- Citizenship: United States
- Occupations: English professor, author, editor
- Title: Scholar of literature

Academic background
- Alma mater: Western Washington University Middlebury College University of Washington

Academic work
- Main interests: Feminist studies, Tolkien studies

= Robin Anne Reid =

American scholar of feminist literature

Robin Anne Reid is a scholar of literature who has specialized in feminist studies and Tolkien studies. She was a professor of English at Texas A&M University until her retirement in 2020.

==Biography==
Robin Anne Reid took her B.A. and M.A. at Western Washington University in 1979 and 1981, followed by an MA at Middlebury College in 1984. She completed her Ph.D. at the University of Washington in 1992. She has taught courses at both undergraduate and graduate level on topics in literature including fantasy and Tolkien. She began her career at Western Washington University in 1979, moving successively to Boise State University in 1985 and Olympic Community College in 1989. She then served as a professor of English from 1993 at Texas A&M University. She retired in May 2020, refusing the title of "Professor Emerita", and using instead the description "independent scholar". In a 2022 article, she described herself as "A Queer Atheist Feminist Autist". She studied feminism for some ten years and then switched to Tolkien studies. She has also written on fantasy and science fiction more widely, such as on Arthur C. Clarke.

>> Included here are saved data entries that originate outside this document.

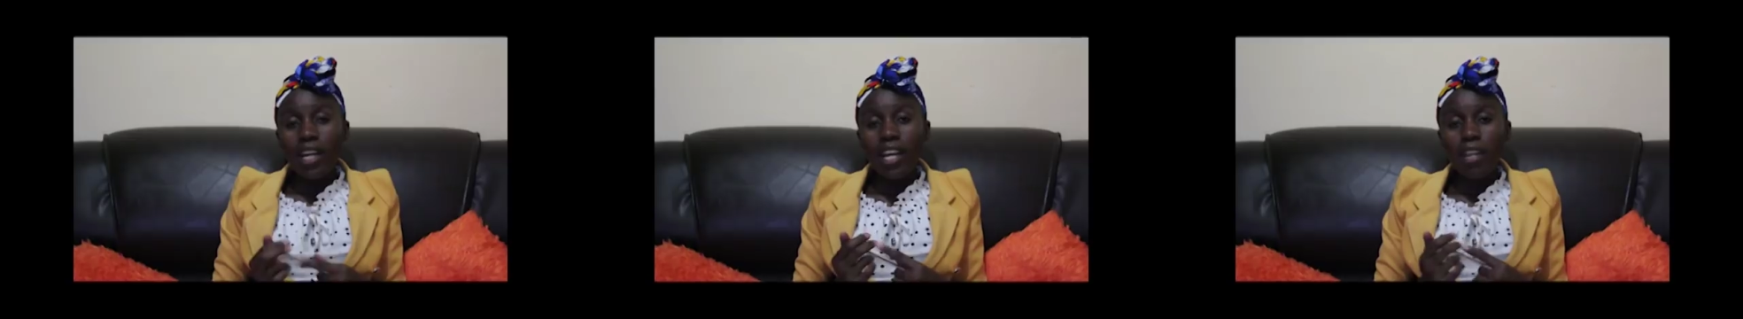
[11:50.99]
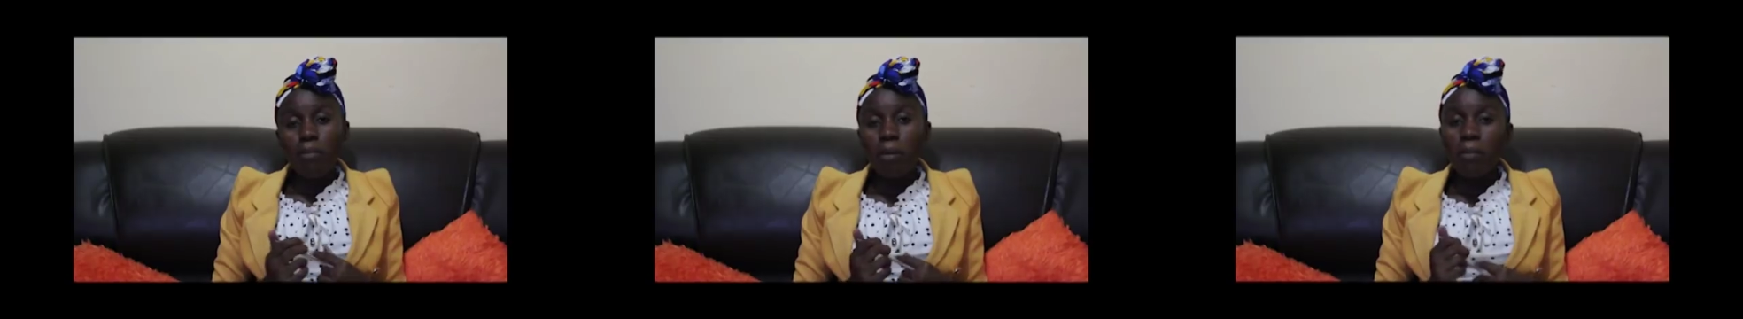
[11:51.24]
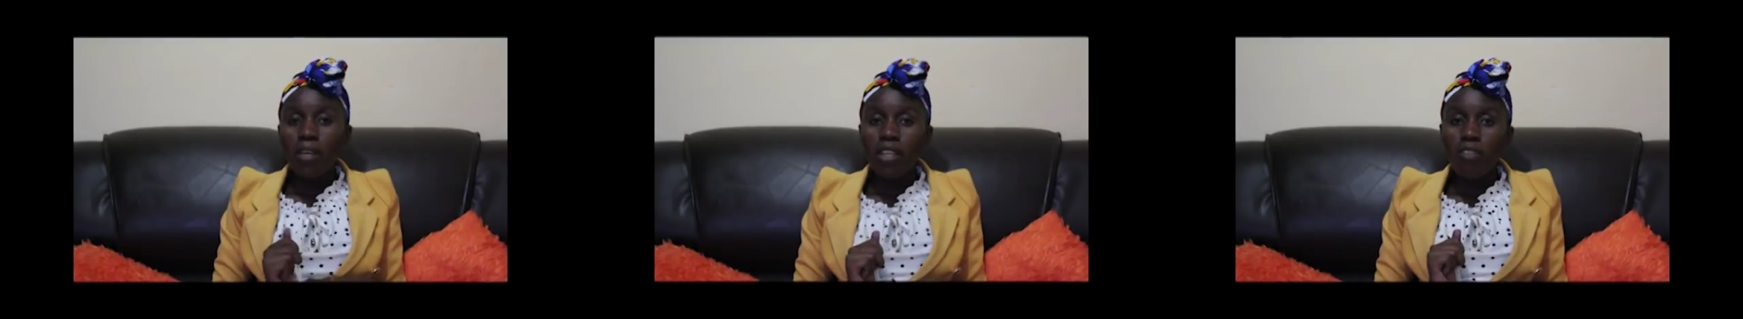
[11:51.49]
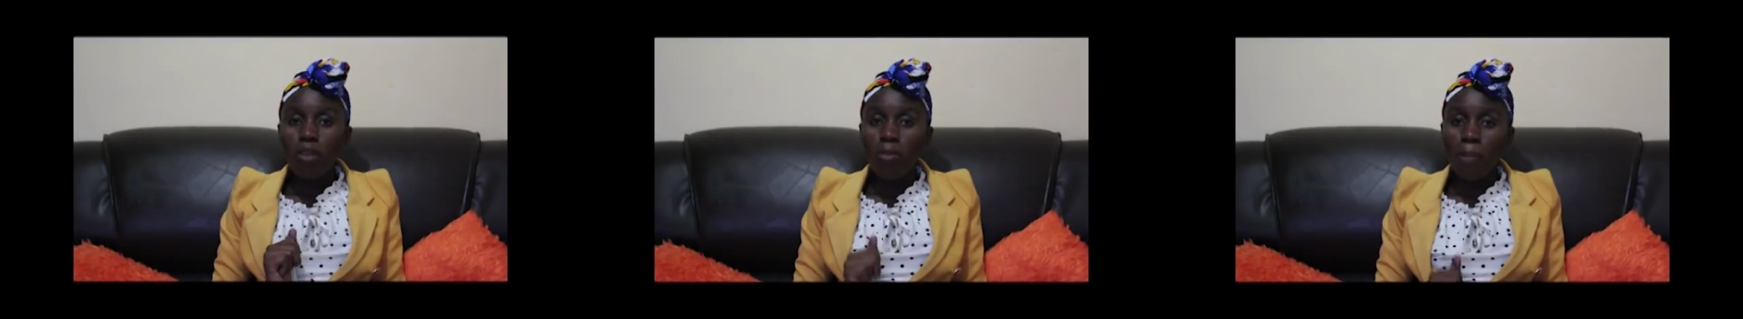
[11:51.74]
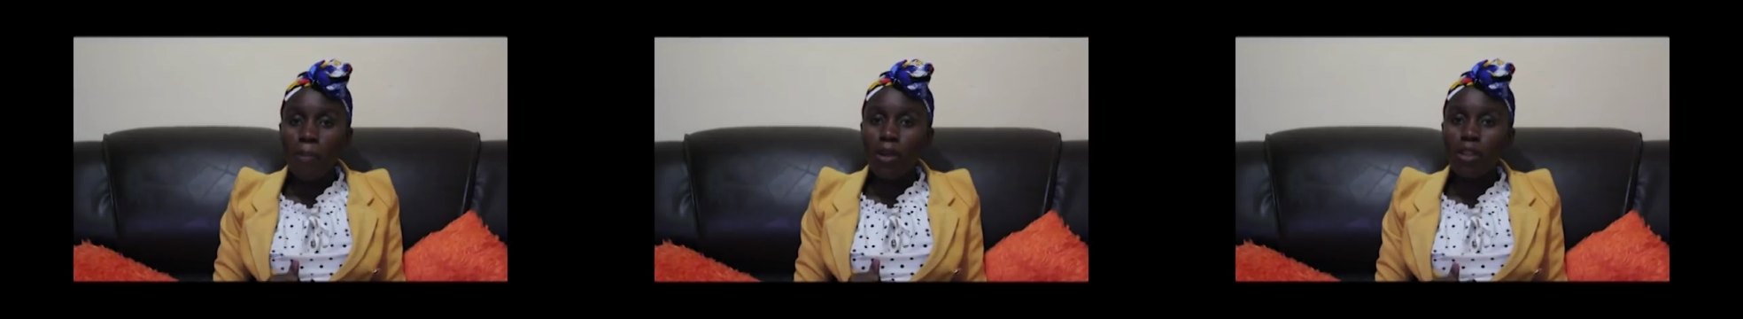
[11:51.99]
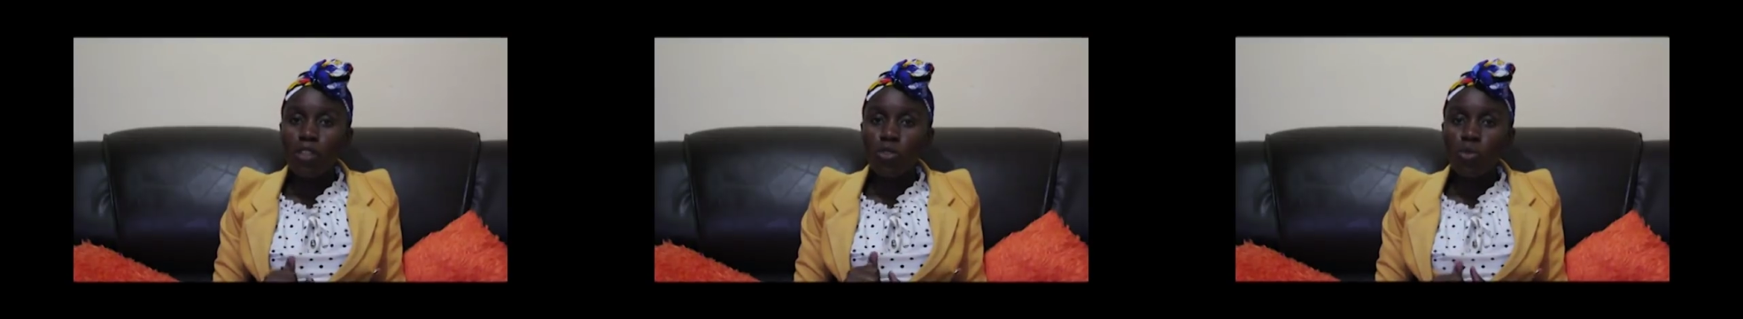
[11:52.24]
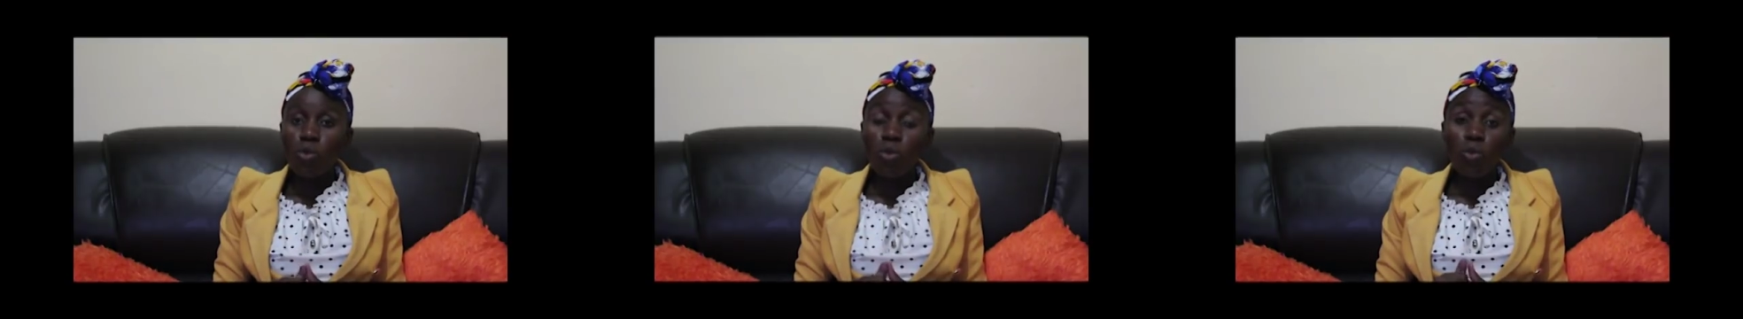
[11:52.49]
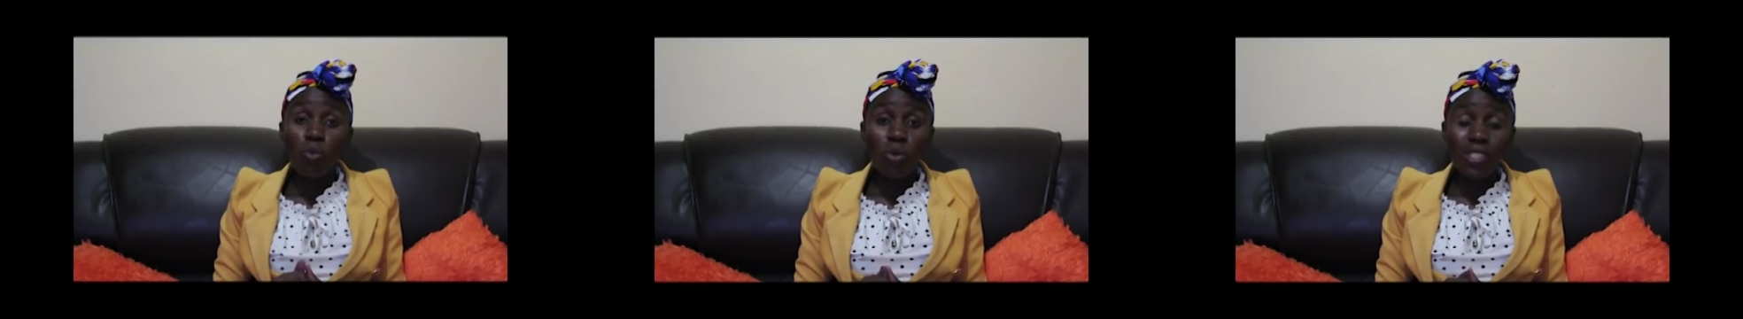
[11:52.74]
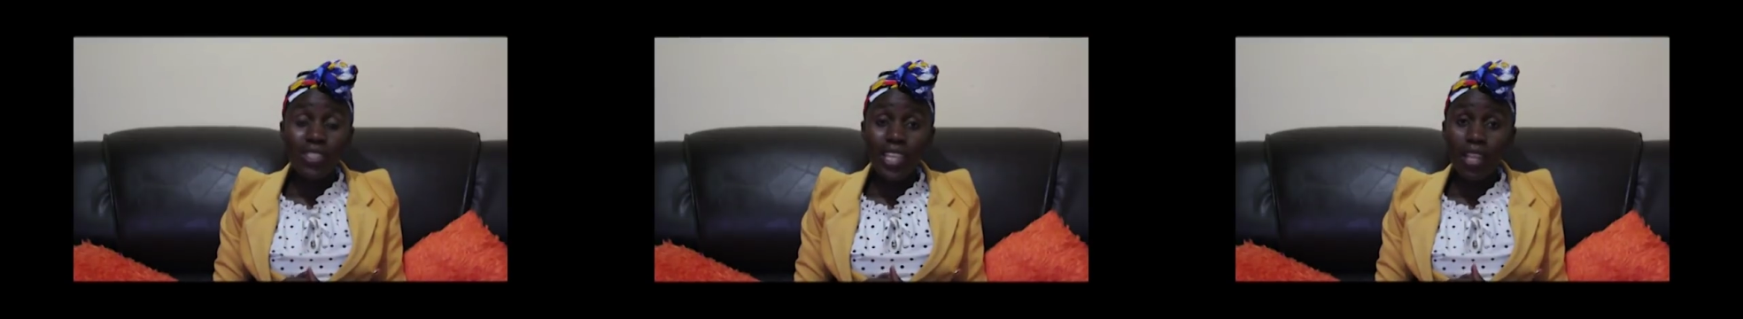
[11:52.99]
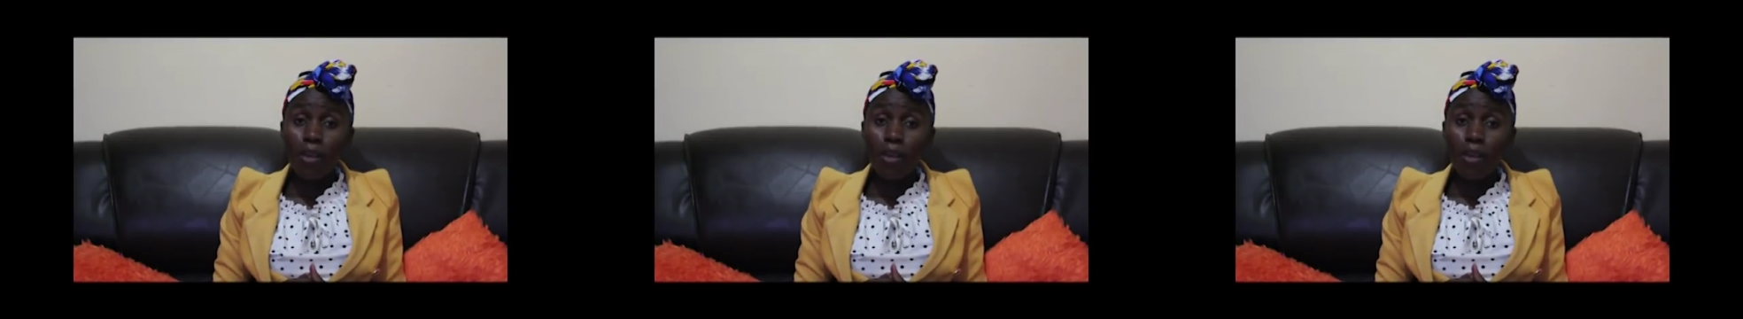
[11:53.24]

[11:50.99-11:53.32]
I remember even my parents would say,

Reid's work on J. R. R. Tolkien and his Middle-earth writings includes papers and a bibliographic essay on Tolkien and race. She has written on homosexuality in Tolkien's text and fan responses to it. With Judy Ann Ford, she has contributed to scholarly analysis of Peter Jackson's film interpretation of The Lord of the Rings.

==Reception==
Reviewing Reid's book Women in Science Fiction and Fantasy, K. A. Laity wrote that it is an "immense, glossy reference book ... aimed at the library market", with a scope spanning both academic and fan sources.

Benjamin Lawson writes of Reid's Ray Bradbury: A Critical Companion that it succeeds in being useful to the general reader, having been designed as an introduction for young adults. Lawson finds the "Alternative Perspectives" section at the end of the analysis of each of Bradbury's books "the chief novelty and sophistication" of this particular Companion. In the space of three pages each, these sections give an update on recent theory, including in some cases gender or "more daringly" queer theory.

==Books==

===Authored===
- 1997: Arthur C. Clarke: A Critical Companion. Greenwood Press.
- 2000: Ray Bradbury: A Critical Companion. Greenwood Press.

===Edited===
- 2009: The Encyclopedia of Women in Science Fiction and Fantasy. Greenwood Press.
- 2009: The Green Book of Westmarch. (with Judy Ann Ford). Resources gathered for the National Endowment for the Humanities Summer Institute.